CT26 tumor cells derived from the mouse colon carcinoma cell line attached to the bottom of the flask in a 37 ° C. incubator were heat treated at 43 ° C. for 45 minutes in a water bath.

The heat shocked tumor cells were cell cultured at normal temperature (37 ° C.), and the expression of heat shock proteins in cells over time was compared using western blot. Specifically, after incubation at 37 degrees after heat shock, the protein was separated from the cells (0, 1, 4, 6.5, 12, 24 hr) after a certain time (reaction for 1 hour on ice in tween 20-containing PBS) After extracting only the supernatant by centrifugation), the protein is quantified by the BCA method, and then electrophoresed with the same amount (20 ug) of protein per sample. Proteins isolated by size can be transferred to a membrane such as nitrocellulose and then bound to a primary antibody (anti-hsp60, anti-ihsp70) or anti- hsp90, anti-gp96) is reacted at room temperature for 1 hour. After reacting the secondary antibody (anti-goat Ig-HRP, anti-mouse Ig-HRP) capable of binding the primary antibody for 30 minutes, the enzyme (Horse Radish Peroxidase (HRP)) finally attached to the secondary antibody A reactive substrate (H 2 O 2) is added and the black band formed by exposing the membrane to the X-ray film is observed through a developer and a fixer.

 Through this, it was confirmed that significant expression of inducible hsp70 (inducible hsp70, iHSP70) occurred in the heat shocked tumor cells (FIG. 1). In the figure, the band of iHSP70 was observed from 4 hours after incubation at 37 degrees after thermal shock, indicating that expression was induced.

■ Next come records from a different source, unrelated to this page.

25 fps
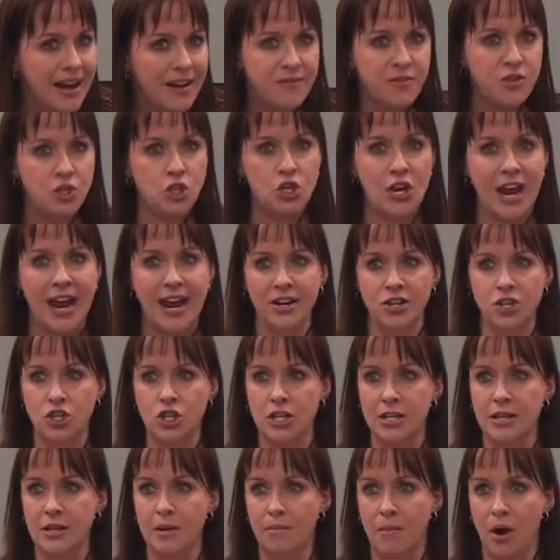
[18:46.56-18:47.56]
might have
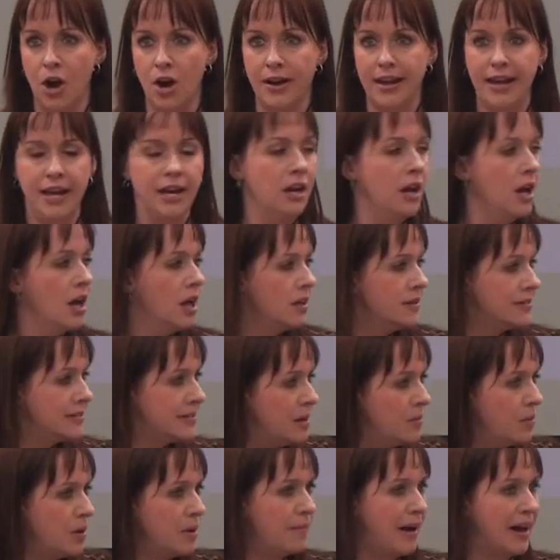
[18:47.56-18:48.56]
changed in the market.
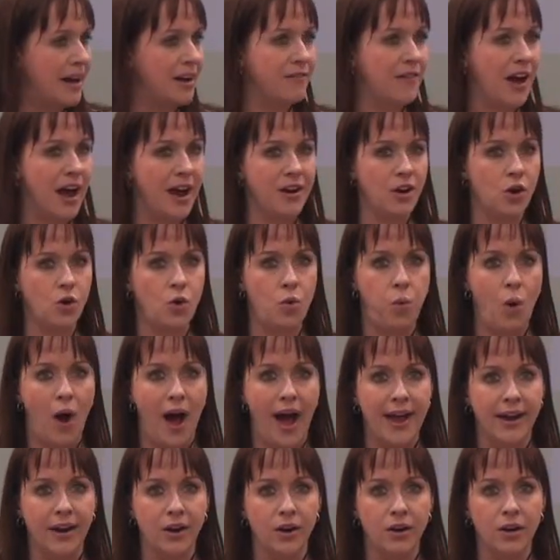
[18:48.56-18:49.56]
Someone might have gotten
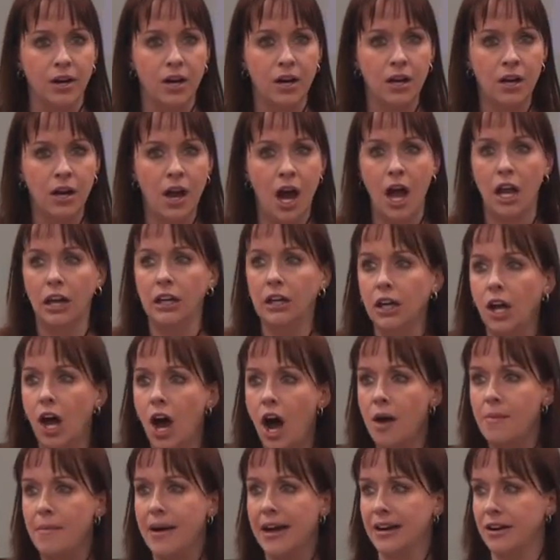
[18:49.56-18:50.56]
acquired. A
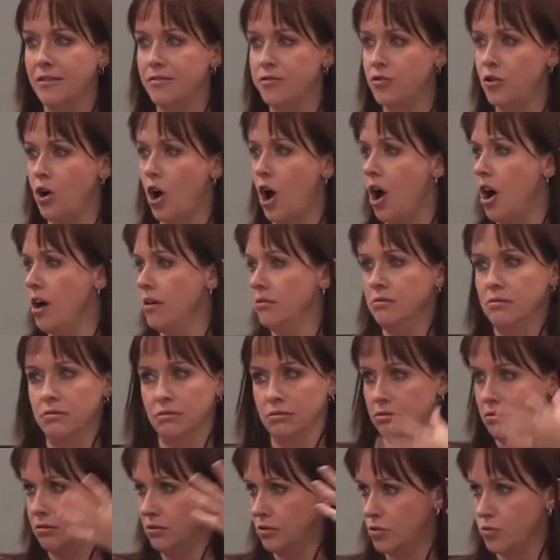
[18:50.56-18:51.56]
law might have
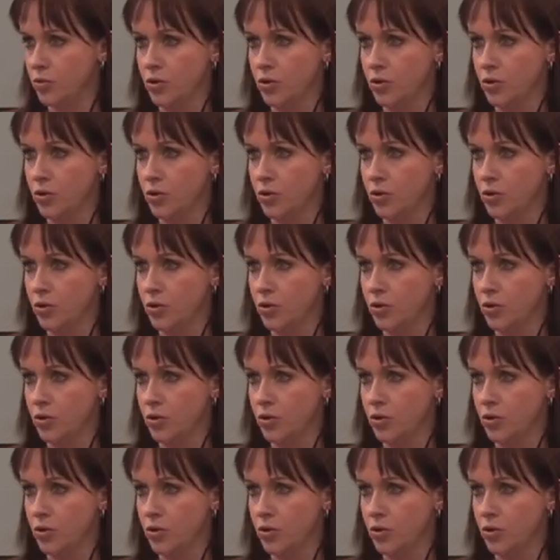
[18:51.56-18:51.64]
gone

< Example  2> induced HSP70 this To exosomes Regression

 In Example 1, it was observed at the cellular level through FACS using the antibodies against HSP70 and the exosome label LAMP1, 3 whether HSP70 induced expression after heat shock was returned to exosomes and secreted (FIG. 2). ).

 After thermal shock, the cells were incubated at 37 ° C., and after a certain time, the cells were rolled and reacted with the primary antibody against each protein. One hour after the reaction, the secondary antibody labeled with a fluorescent material capable of binding the primary antibody was bound for another 30 minutes, and then the intensity of the fluorescent material was measured by flow cytometry.

As a result, over time, the expression of LAMP1, LAMP3, etc., proteins specific for multivesicular bodies (MVBs), which are the source of Hsp70 and exosomes, have increased on the cell surface over time. Increasing LAMP1, 3 at the cell surface suggests that the frequency of fusion with the cell surface membranes has increased. That is, the heat treatment increases the amount of exosomes secreted out of the cell through the fusion of the polyhedron and the cell surface membrane, and HSP70, whose expression is increased by heat treatment, is also secreted out of the cells through the exosomes. It offers the possibility.

< Example  3> Exosomes  Yield measurement

The cell culture solution of Example 1 was secured and analyzed for exosome production through ELISA using an antibody of exosome-labeled protein (FIG. 3).

Specifically, the CT26-MUC1 cells were laid on a 6 well plate, and after 2 days, the cell culture solution was collected, and only the supernatant was taken through a series of centrifugation processes (300g, 1200g, and 10000g). The supernatant taken above was bound to the ELISA plate coated with antibodies to MUC1 and LAMP3, which are contained in exosomes, throughout the day. Next, CTXb (cholera toxin subunit b) capable of binding to GM1 of exosomes was reacted. After one hour, the color development developed by adding a substrate for the enzyme attached to the CTXb was measured using an ELISA reader. As a result of ELISA using MUC1, LAMP3, GM1, etc., which are included in exosomes, it was confirmed that the amount of exosome secretion increased when the heat shock was not given (control).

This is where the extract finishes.